Dinheiros mal aplicados
O quadro não é bom, mas seria pior se o governo dobrasse a aposta na política
econômica anterior. Cabe agora uma boa discussão sobre como se sai do enrosco.
É óbvio que há gasto público a cortar, mas nem tanto pelos motivos defendidos pelo
mercado financeiro, que só enxerga a solvência fiscal, e sim pela baixa qualidade da
alocação produtiva dos recursos orçamentários disponíveis nos últimos anos.
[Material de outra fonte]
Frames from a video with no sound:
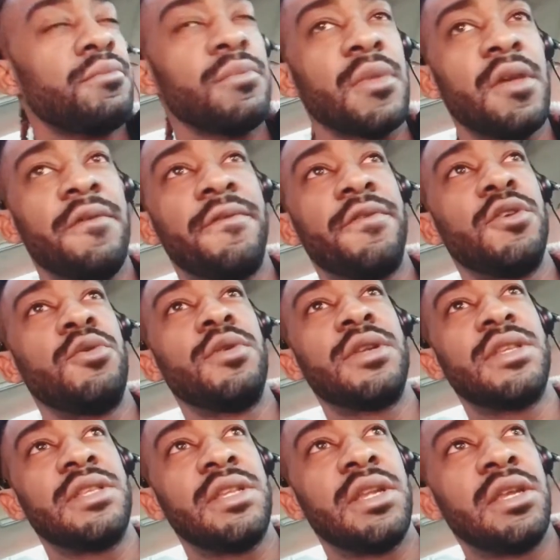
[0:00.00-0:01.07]
fluid
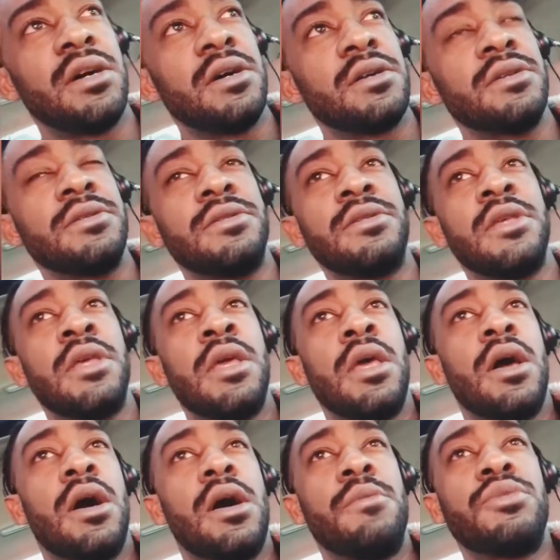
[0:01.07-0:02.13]
in the lungs.
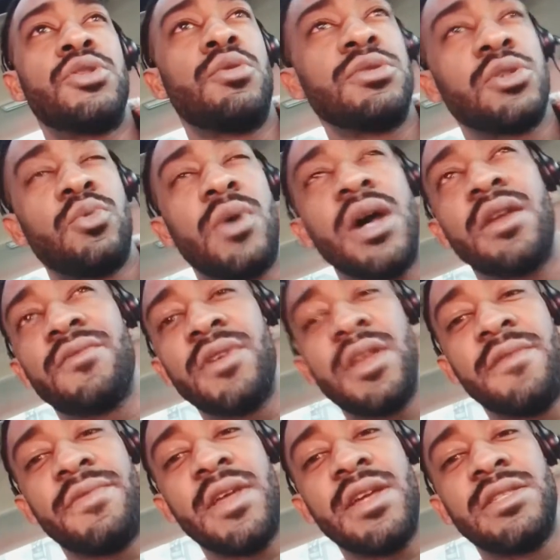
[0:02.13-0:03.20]
So it's a wide array
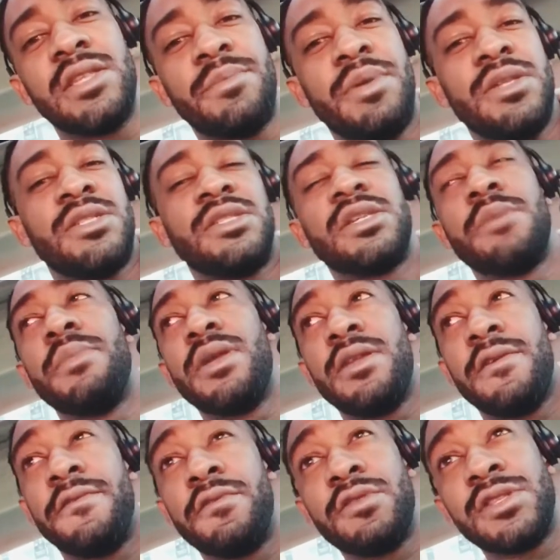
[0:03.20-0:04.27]
of things that the patients come in
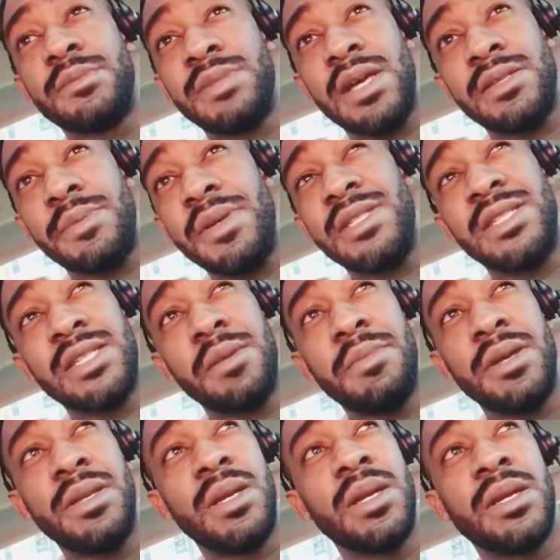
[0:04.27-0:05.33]
there for. Sometimes the patients come
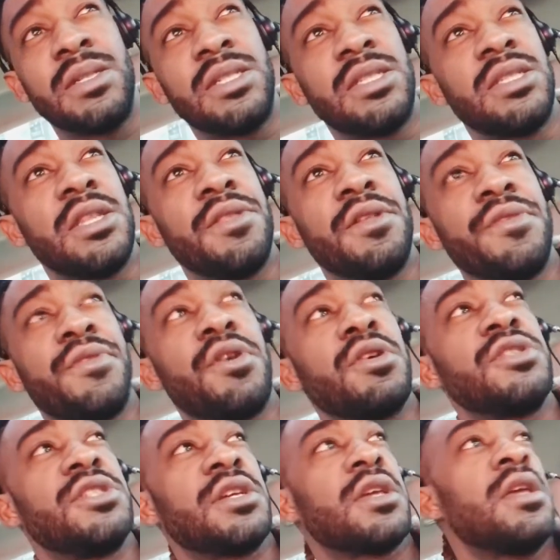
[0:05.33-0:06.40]
in there just
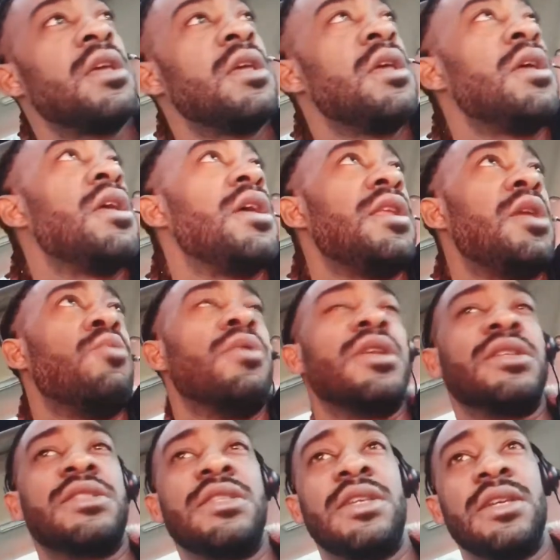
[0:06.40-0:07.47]
lethargic, and they want
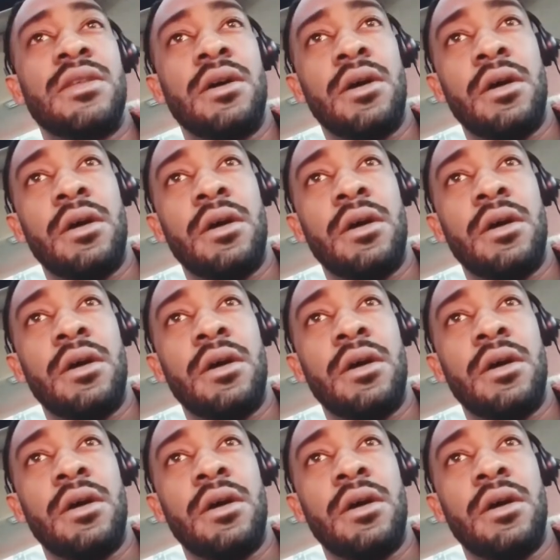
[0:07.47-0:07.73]
us to get a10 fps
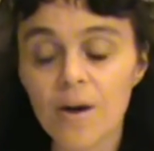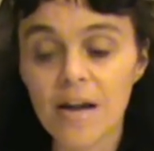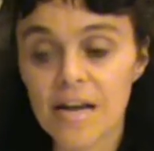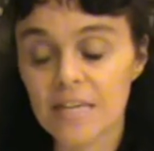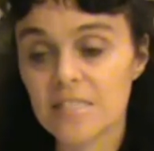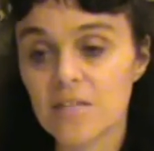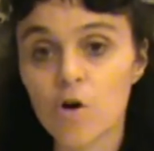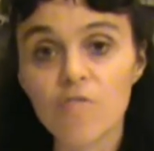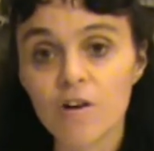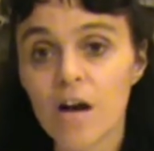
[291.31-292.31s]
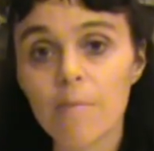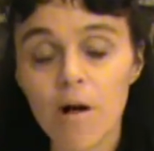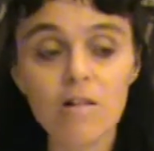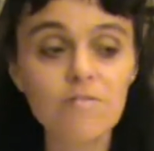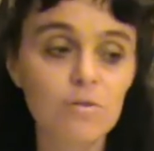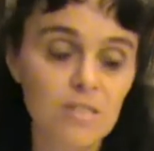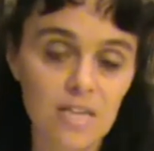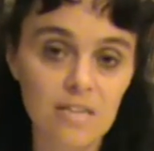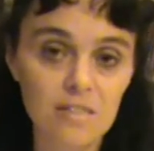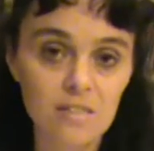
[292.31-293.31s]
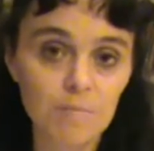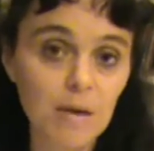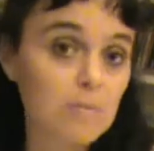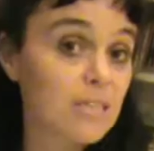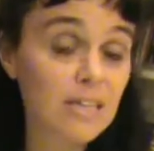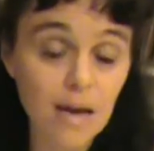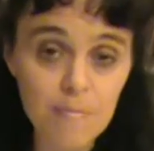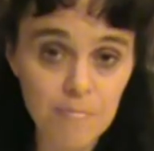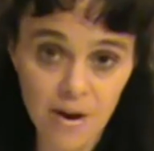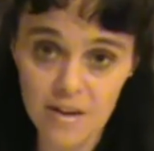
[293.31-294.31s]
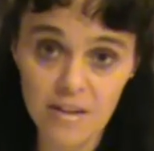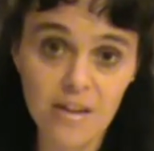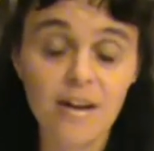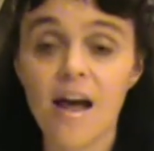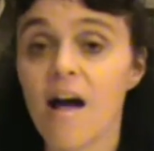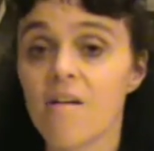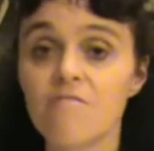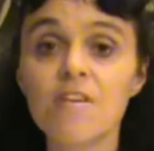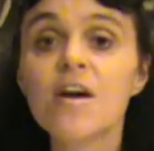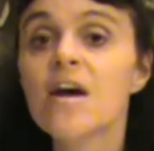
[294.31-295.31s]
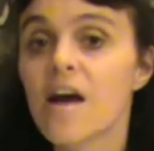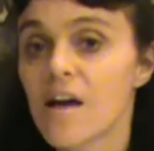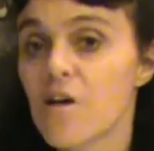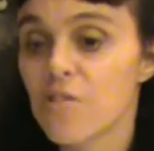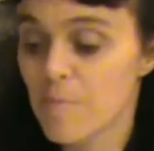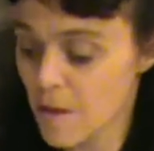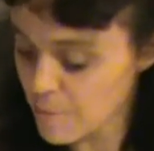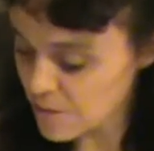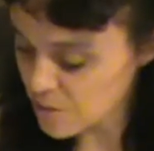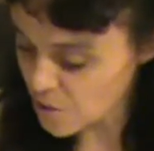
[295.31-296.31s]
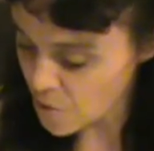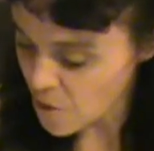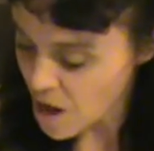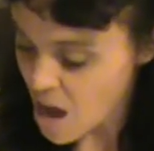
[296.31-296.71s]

and I had to overcome all those things to be able to get pregnant and have a healthy baby. So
Tivessem tido outros fins, e não se falaria de apertar o cinto. Na China e Coréia do Sul
também houve gasto público expressivo, só que mais bem empregado, dando maior
retorno social à demanda subtraída para criar a poupança investida para expandir a
riqueza do país.
As ações executadas nos últimos anos, entre subsídios a empresas e transferências
de renda, terão de passar por um filtro antes que se defina o aumento de carga
tributária – a pior solução. Vai-se saber se o ajuste tem condições de funcionar em um
semestre, se tanto. É melhor que dê certo. Outro recomeço será mais amargo.
Como temperar o purgante
Interlocutores dos novos ministros Levy e Barbosa dizem que ambos expressam
tranquilidade quanto ao apoio político de Dilma, de Lula, que os indicou, e do ministro
da Casa Civil, Aloizio Mercadante, o maior quadro e referência petista na linha de
frente do governo.
Nada do que eles vão fazer não foi tratado antes com Dilma. Ambos também sabem
que o desgaste de encerrar a farra fiscal será assunto principal enquanto estiver em
fase de implantação. Mas sem prejuízo dessa prioridade ainda há boa margem para o
governo executar ações com baixo impacto para o orçamento e com potencial de alto
retorno.
Discute-se é se tais ações não poderiam correr ao lado do purgante fiscal a fim de
induzir o empresariado a sair do modo stand-by. Tal é o desafio do ajuste, concebido
para durar dois anos, mas podendo entregar resultado já em 2015 e abreviar o
tratamento conforme seja o resgate da confiança. Será como matar um leão por dia.